In an industry where it has become commonplace to watch bands perform with laptops & backing tracks instead of live musicians, Zongo Junction takes the stage 9 strong. The Village Voice describes their live show as “Sheer energy with the force of a tractor-trailer that roars with power and noise” while the SF Chronicle says that "Zongo Junction plays its own fractured version of Afro-beat and generates an unstoppable groove when it takes the stage."

MAKEUNDER
Makeunder is a polyglot pop band from Oakland, CA, led by singer and instrumentalist Hamilton Ulmer. Like many bands, it began as a solo recording project. The first EP, Radiate, Satellite, featured only a violin, a saxophone, a very tired voice, and a small hand drum, recorded entirely in Ulmer's childhood home on his laptop's internal microphone while his father recovered from chemotherapy. Since then Makeunder has slowly swallowed a handful of guitarists, horn players, singers, percussionists, and orchestral players to perform and record and evangelize.

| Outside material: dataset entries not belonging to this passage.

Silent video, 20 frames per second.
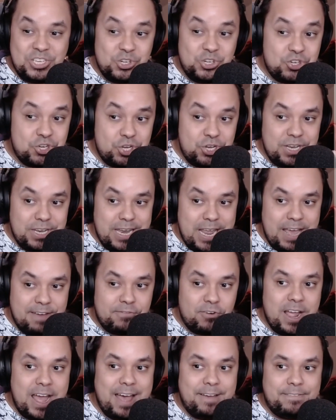You should
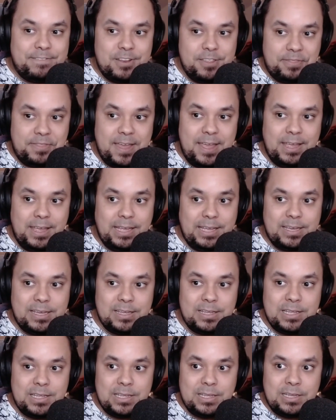never have to
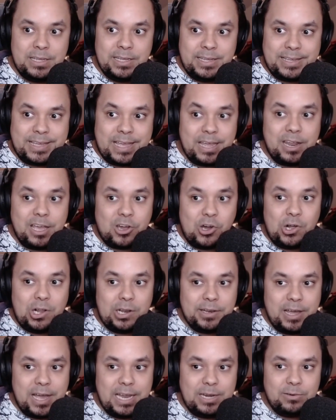think, can I
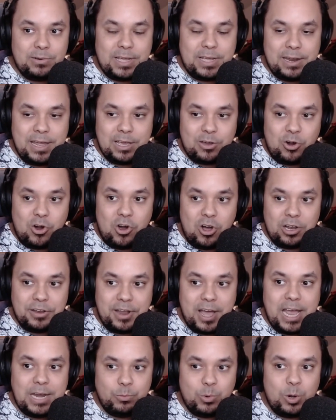call nine? Can I call
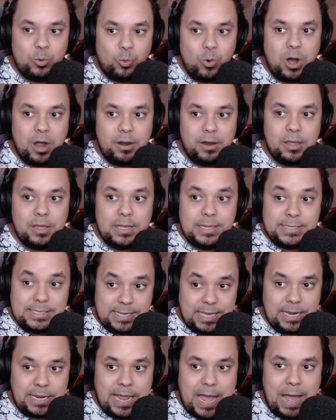nine one one
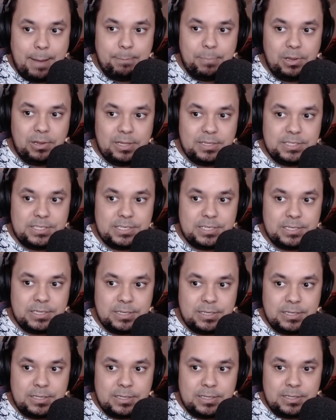to get an ambulance?
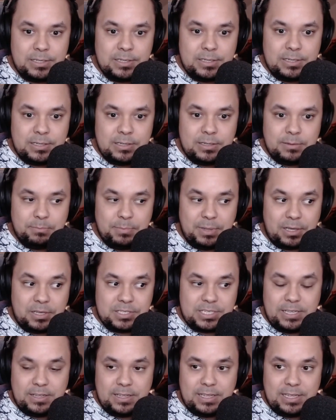
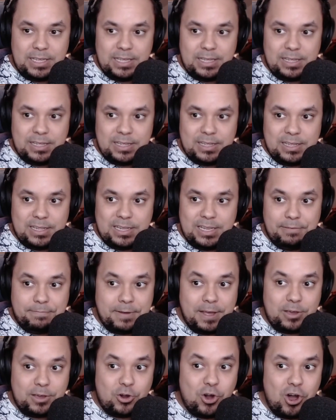Because
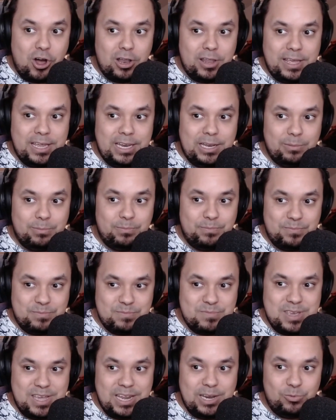if I call, it'll
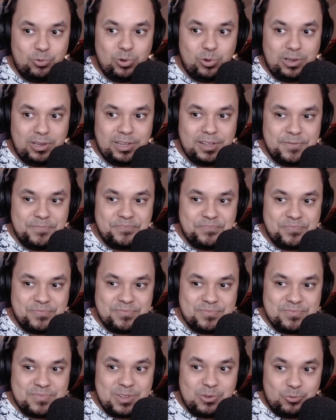it will
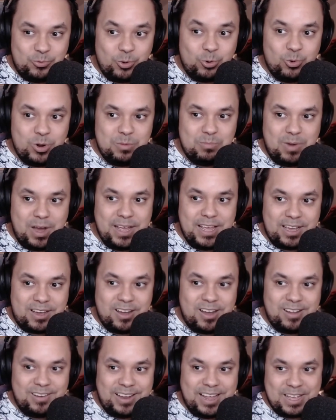ruin my
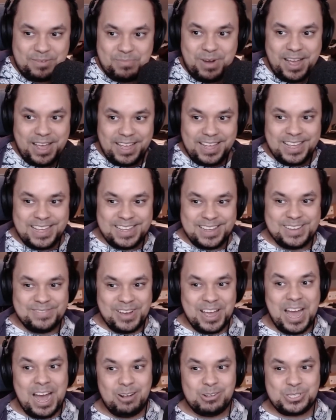like my
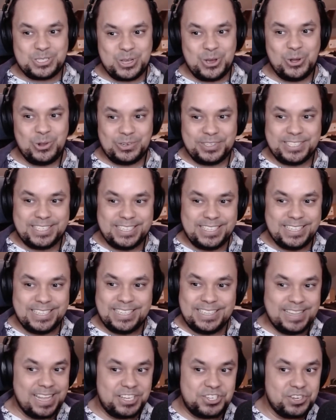my household.
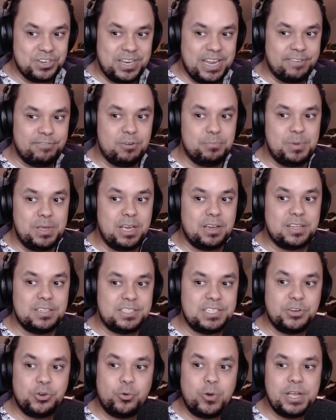That should never be a
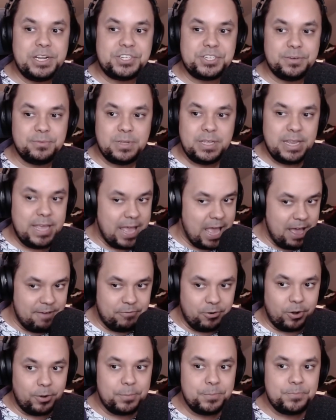consideration.
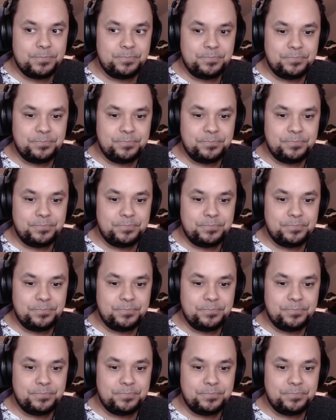Ever.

The band's work depicts Ulmer's larger-than-life family of misfit artists, and their struggles, digressions, and triumphs in carving out a place in a world not designed for them. Makeunder tirelessly works blocks of stone into crystaline figures of expression using disparate musical resources, be it renaissance motet, art rock, 90's R&B, synth pop, soul, or modern orchestral music, to craft large, powerful pop songs about death & migration & loss.

ABOUT GREAT HEADLESS BLANK Makeunder's new EP recounts the troubled years after Hamilton's father died of lung cancer, leaving a wake of tragedy and instability. Each song encapsulates a ghost acquired during the period - people, homes, memories lost, youth wrested. The EP is full of confusing joy, unabashed grandiosity, and abrupt seismic shifts, as Ulmer patches together swarms of guitars, horns, strings, voices, synthesizers, and a plethora of found percussion to build a sonically rich landscape upon which he depicts a family suffocated by its verdant grief.